Victor Hugo is rightly considered one of the great literary minds of the nineteenth century. His works highlight the political and social atmosphere in his French homeland over the course of history. However, even beyond the compelling nature of Hugo’s stories there is an education for literary enthusiasts of the Romantic, and specifically, the Gothic genre. An analysis of the juxtaposition between sublime and grotesque and the importance of place in The Hunchback of Notre Dame provides a fascinating look at just some of the elements of Gothic literature which Hugo expertly employed in the telling of this famous tale.
Like other great Gothic texts (Shelley’s Frankenstein and the Bronte sisters’ masterpieces, to name a few), The Hunchback of Notre Dame takes readers on a dark journey and includes many of the commonly held and expected Gothic elements. Its characters are mysterious with secrets and murky pasts. Hugo expertly pairs the sublime against the grotesque in order to - as he argues in the preface to his play Cromwall - bring the realities of life into art form and make a stronger impact. In his own words:
“Sublime upon sublime scarcely presents a contrast, and we need a little rest from everything, even the beautiful. On the other hand, the grotesque seems to be a halting-place, a mean term, a starting-point whence one rises toward the beautiful with a fresher and keener perception.”
Both the character of the Hunchback as well as the great Notre Dame cathedral are examples of the way Hugo combines the beautiful with the mangled and gets readers to think more deeply about some of the themes of the novel: namely, free will vs. determinism as well as architectural deterioration and preservation as a symbol of fluctuating morality.
Subsequently, another element of Gothic literature which plays a key role in The Hunchback of Notre Dame is its focus on place. In Hugo’s novel, the place of note is most obviously the title cathedral. In fact, Hugo’s purpose when he set out writing The Hunchback of Notre Dame was to shed light on what he believed to be the value of Gothic architecture and the issues he saw with destroying it to make room for new and modern construction. Hugo set the scene in his preface by discussing an engraving which was seen on the wall of the tower of Notre Dame cathedral. He stated:
“Since then the wall has been plastered over or scraped—I forget which—and the inscription has disappeared. For thus, during the past two hundred years, have the marvellous churches of the Middle Ages been treated. Defacement and mutilation have been their portion—both from within and from without.”

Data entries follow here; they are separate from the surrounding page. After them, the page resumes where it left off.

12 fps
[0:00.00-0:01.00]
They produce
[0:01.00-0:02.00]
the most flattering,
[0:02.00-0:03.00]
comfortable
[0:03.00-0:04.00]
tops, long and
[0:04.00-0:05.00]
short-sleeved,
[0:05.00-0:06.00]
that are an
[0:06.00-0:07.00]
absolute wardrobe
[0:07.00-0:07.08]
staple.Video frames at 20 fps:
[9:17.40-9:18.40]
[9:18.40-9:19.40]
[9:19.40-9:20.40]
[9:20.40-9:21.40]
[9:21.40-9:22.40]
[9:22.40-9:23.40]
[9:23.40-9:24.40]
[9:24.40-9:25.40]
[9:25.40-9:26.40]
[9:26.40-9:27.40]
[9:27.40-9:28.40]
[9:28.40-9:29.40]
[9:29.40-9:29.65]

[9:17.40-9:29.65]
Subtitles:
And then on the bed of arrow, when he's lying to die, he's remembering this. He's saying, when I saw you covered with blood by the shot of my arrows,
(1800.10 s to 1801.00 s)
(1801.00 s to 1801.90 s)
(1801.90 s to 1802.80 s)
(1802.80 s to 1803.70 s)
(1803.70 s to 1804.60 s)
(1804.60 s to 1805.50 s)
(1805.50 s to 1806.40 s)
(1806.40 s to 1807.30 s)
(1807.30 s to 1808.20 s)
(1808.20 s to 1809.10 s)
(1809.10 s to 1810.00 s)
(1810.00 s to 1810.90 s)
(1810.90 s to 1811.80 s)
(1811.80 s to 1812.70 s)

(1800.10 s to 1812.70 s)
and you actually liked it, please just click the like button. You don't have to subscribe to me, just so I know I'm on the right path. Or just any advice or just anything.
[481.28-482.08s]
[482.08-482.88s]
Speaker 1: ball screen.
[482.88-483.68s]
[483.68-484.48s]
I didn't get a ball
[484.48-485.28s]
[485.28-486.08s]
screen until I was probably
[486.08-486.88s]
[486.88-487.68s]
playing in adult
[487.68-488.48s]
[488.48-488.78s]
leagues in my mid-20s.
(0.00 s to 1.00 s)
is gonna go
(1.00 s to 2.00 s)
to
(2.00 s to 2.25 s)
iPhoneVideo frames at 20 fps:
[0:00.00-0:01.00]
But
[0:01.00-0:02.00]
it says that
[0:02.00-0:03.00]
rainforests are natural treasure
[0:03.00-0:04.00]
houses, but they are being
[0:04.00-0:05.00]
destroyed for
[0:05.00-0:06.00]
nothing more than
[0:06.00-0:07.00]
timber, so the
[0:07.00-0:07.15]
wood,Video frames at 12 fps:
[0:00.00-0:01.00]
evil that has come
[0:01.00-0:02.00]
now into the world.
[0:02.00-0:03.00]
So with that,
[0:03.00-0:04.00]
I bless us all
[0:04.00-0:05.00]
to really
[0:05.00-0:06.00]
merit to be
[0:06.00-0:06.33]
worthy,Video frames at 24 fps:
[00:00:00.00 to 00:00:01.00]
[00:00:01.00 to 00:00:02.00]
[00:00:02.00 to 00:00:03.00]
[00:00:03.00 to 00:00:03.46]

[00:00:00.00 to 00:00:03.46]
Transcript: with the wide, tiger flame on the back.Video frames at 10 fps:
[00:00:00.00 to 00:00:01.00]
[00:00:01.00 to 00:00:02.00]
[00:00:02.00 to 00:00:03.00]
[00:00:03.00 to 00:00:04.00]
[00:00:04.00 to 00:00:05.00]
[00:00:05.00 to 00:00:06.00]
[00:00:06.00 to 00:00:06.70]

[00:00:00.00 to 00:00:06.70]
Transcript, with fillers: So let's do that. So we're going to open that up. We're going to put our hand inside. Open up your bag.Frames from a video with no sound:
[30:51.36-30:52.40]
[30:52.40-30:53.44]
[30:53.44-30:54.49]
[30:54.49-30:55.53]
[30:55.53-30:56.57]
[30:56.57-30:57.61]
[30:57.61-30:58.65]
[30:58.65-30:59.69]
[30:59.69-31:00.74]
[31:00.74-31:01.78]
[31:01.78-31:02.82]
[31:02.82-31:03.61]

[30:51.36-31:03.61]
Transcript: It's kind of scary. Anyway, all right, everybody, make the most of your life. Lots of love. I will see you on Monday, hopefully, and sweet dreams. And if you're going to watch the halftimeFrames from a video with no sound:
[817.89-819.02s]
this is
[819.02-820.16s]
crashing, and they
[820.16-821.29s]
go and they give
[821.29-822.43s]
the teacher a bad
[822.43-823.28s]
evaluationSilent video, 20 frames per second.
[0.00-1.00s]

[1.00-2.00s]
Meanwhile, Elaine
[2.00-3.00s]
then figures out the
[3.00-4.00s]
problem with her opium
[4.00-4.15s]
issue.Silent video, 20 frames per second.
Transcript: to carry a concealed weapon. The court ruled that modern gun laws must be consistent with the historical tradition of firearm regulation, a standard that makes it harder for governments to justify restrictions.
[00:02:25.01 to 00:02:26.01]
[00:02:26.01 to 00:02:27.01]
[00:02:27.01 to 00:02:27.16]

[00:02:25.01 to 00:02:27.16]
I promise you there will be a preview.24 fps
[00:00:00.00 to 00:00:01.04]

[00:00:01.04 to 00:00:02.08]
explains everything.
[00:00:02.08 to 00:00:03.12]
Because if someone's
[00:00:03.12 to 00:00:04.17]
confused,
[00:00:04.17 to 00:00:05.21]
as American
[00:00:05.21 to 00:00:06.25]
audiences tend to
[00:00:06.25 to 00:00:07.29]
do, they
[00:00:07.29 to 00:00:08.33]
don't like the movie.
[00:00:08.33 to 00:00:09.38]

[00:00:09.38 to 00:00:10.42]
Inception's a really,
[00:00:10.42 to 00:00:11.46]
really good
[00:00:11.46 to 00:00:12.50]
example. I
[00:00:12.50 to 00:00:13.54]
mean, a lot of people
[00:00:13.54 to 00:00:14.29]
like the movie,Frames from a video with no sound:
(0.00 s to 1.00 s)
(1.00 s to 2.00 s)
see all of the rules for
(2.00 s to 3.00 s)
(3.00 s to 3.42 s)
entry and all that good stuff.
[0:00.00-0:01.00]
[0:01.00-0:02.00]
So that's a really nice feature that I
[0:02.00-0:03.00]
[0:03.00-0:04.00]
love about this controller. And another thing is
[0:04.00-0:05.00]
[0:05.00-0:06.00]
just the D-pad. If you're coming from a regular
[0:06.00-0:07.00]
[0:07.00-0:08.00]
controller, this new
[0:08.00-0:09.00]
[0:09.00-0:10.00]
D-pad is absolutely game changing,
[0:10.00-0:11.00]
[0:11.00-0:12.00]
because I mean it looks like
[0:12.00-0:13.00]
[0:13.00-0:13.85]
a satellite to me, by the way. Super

So central was the location of the grand cathedral to what Hugo saw as the essence of this story that he titled the novel Notre Dame de Paris. After all, almost all the major events that transpire take place in or around the cathedral, and most everything that occurred outside its walls can be seen from its towers. Scholars have since noted that Hugo was upset with the English title, The Hunchback of Notre Dame, because it focused too much on the Hunchback and too little on the setting of the cathedral.
Hugo’s novel and it’s pristine Gothic style merit an even deeper study than this basic one, and readers and collectors who enjoy this timeless tale are sure to take away their own nuggets of wisdom. After all, Victor Hugo’s novels have stood the test of time, and his stories are sure to stay with readers long after the final pages are turned.